- **Task prompt**
All the data below goes into the copy word for word, but the pictures don't.
START Entries shown
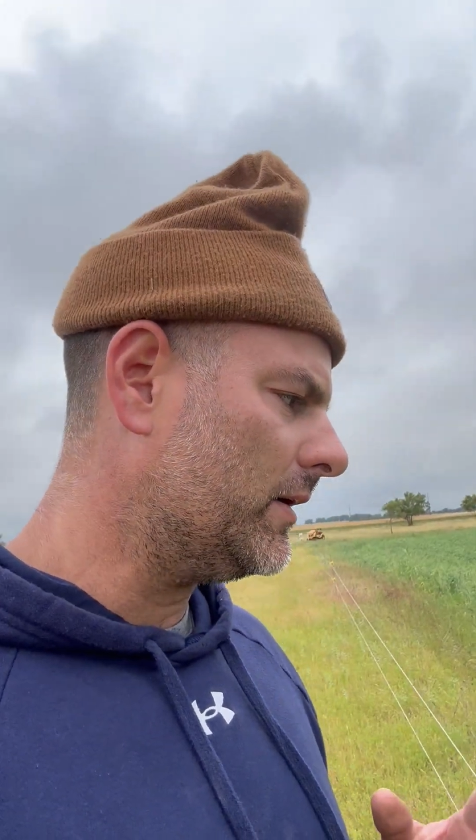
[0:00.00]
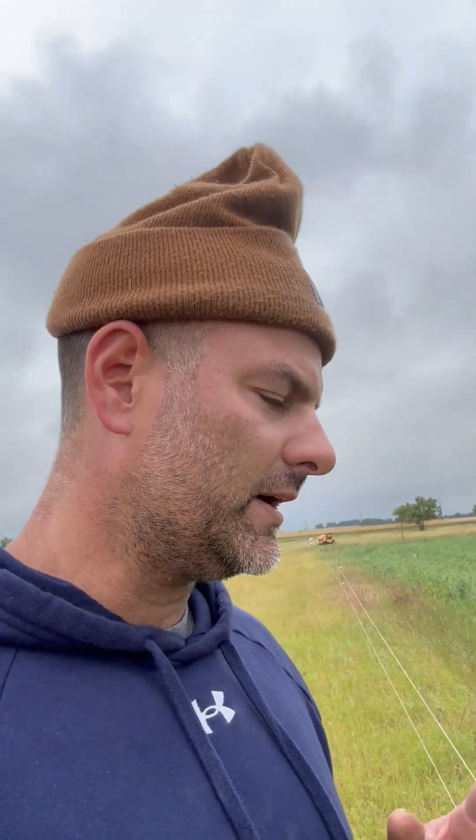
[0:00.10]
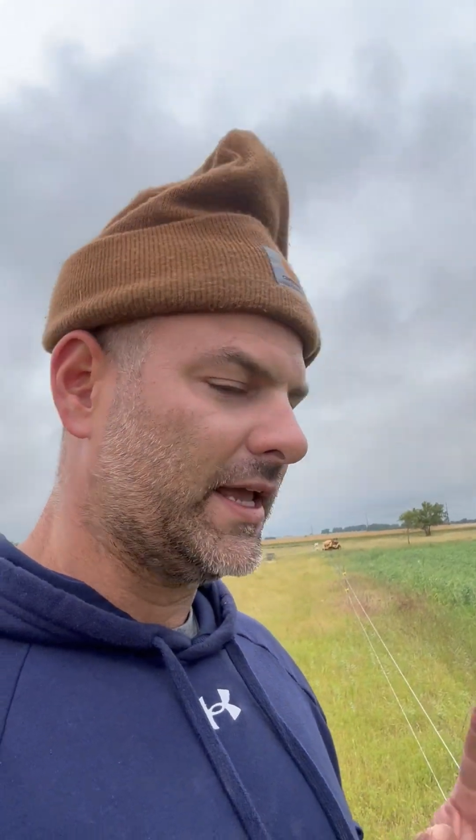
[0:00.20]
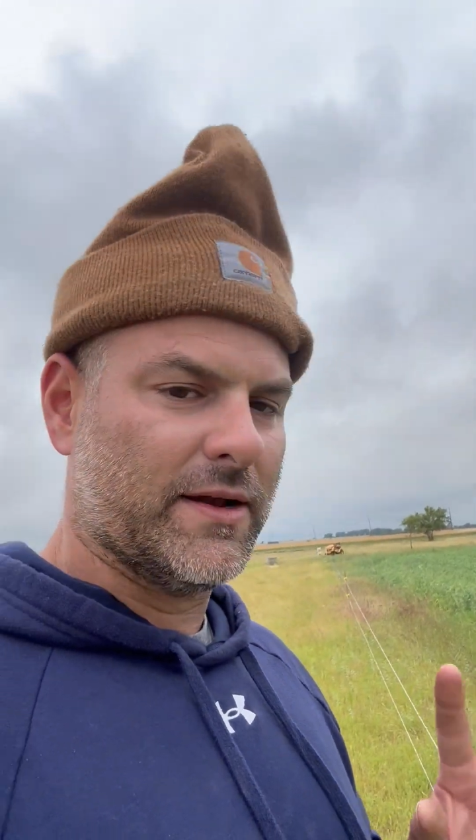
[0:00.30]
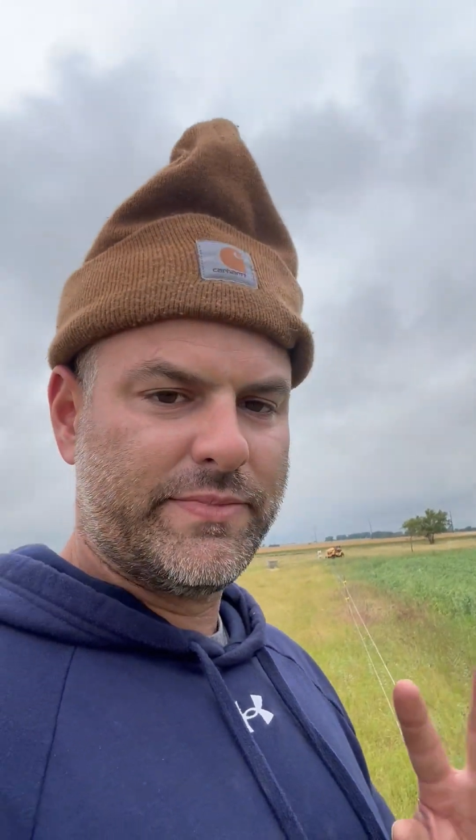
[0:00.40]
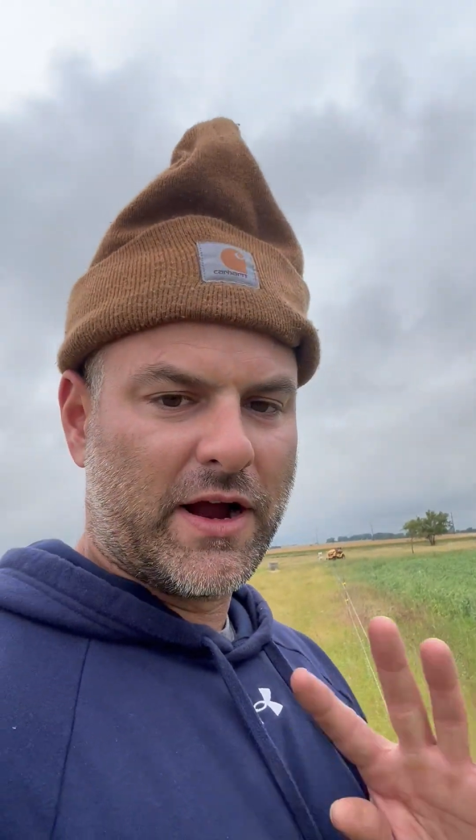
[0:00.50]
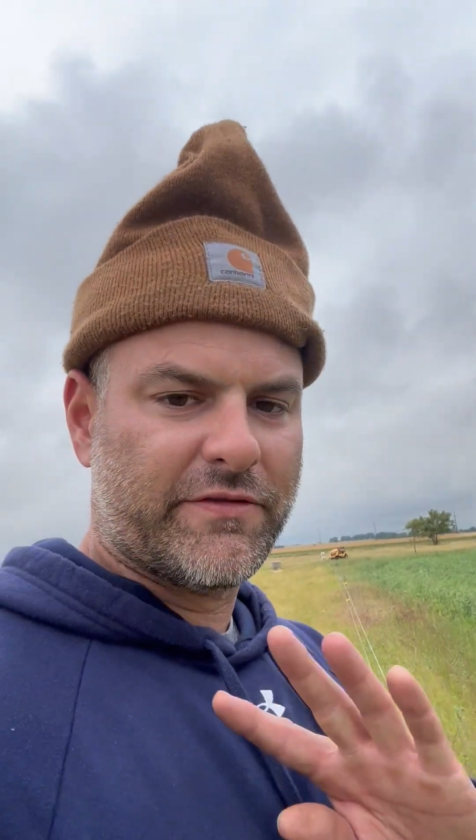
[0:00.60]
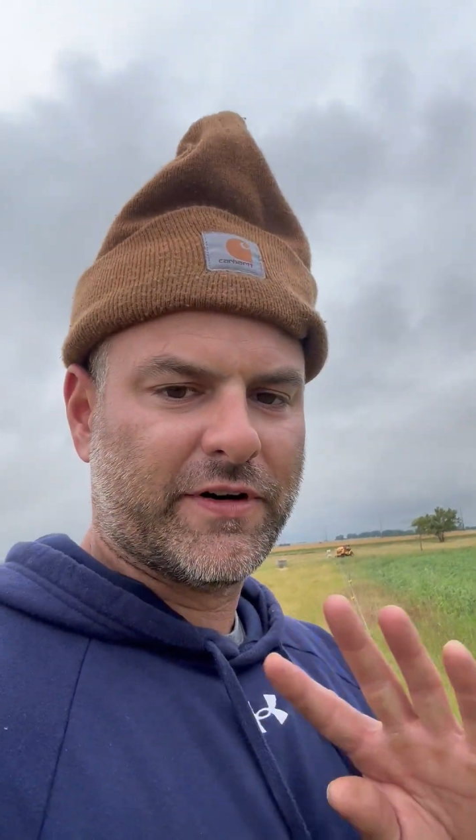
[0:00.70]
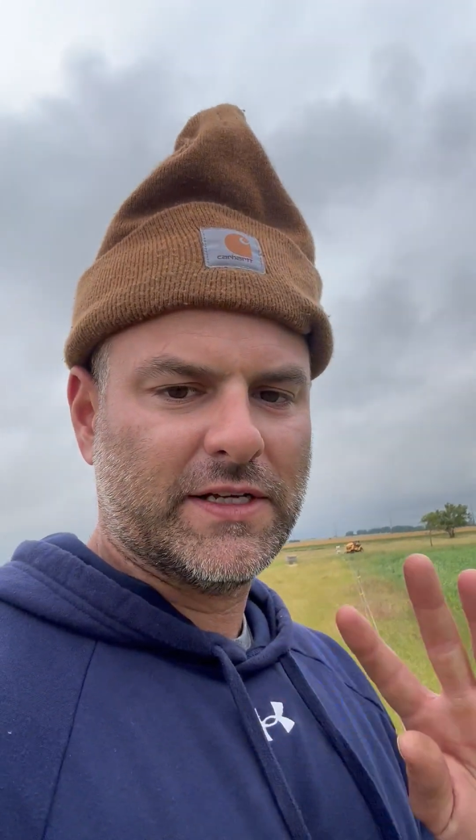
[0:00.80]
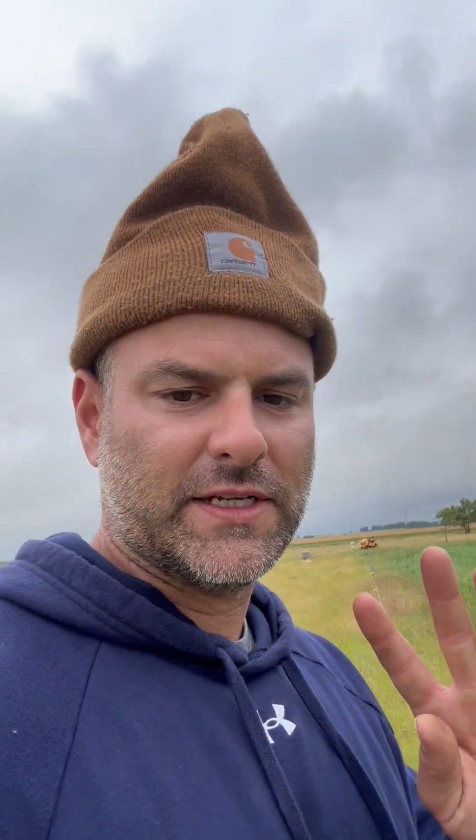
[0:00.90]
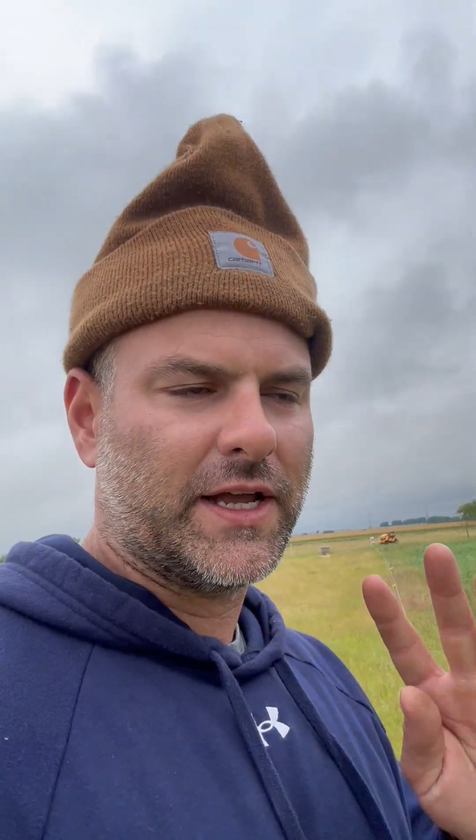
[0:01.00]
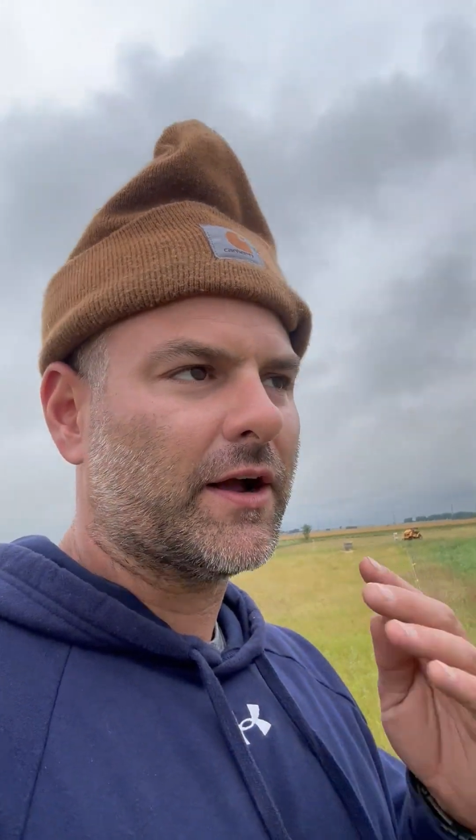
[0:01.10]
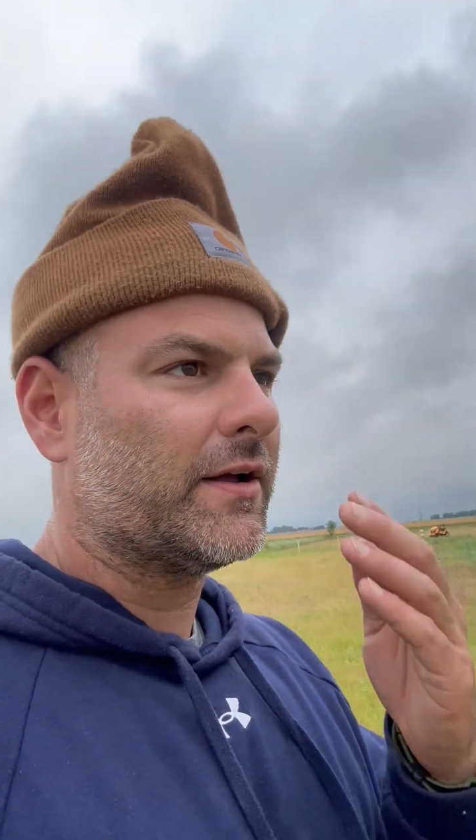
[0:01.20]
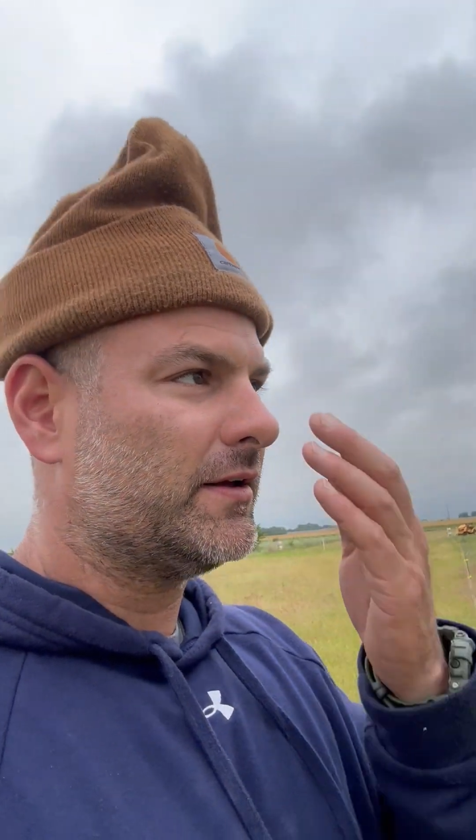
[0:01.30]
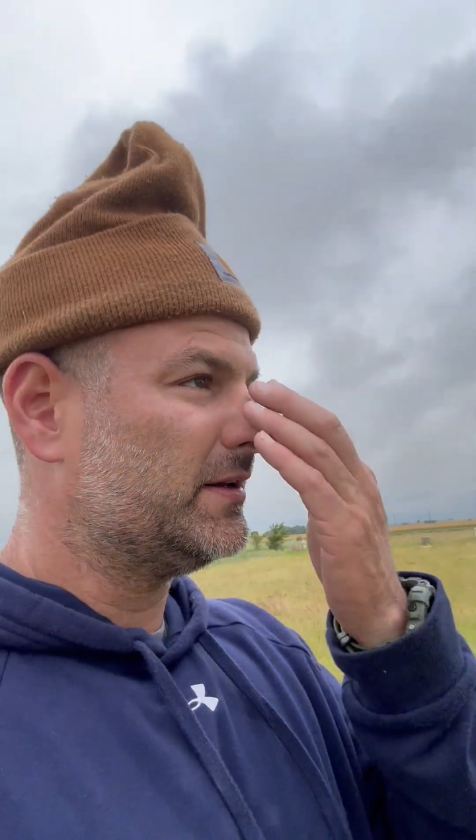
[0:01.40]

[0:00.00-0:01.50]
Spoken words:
again, paraphrasing here.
END Entries shown
- **Answer**
[0:00.00]
[0:00.10]
[0:00.20]
[0:00.30]
[0:00.40]
[0:00.50]
[0:00.60]
[0:00.70]
[0:00.80]
[0:00.90]
[0:01.00]
[0:01.10]
[0:01.20]
[0:01.30]
[0:01.40]

[0:00.00-0:01.50]
Spoken words:
again, paraphrasing here.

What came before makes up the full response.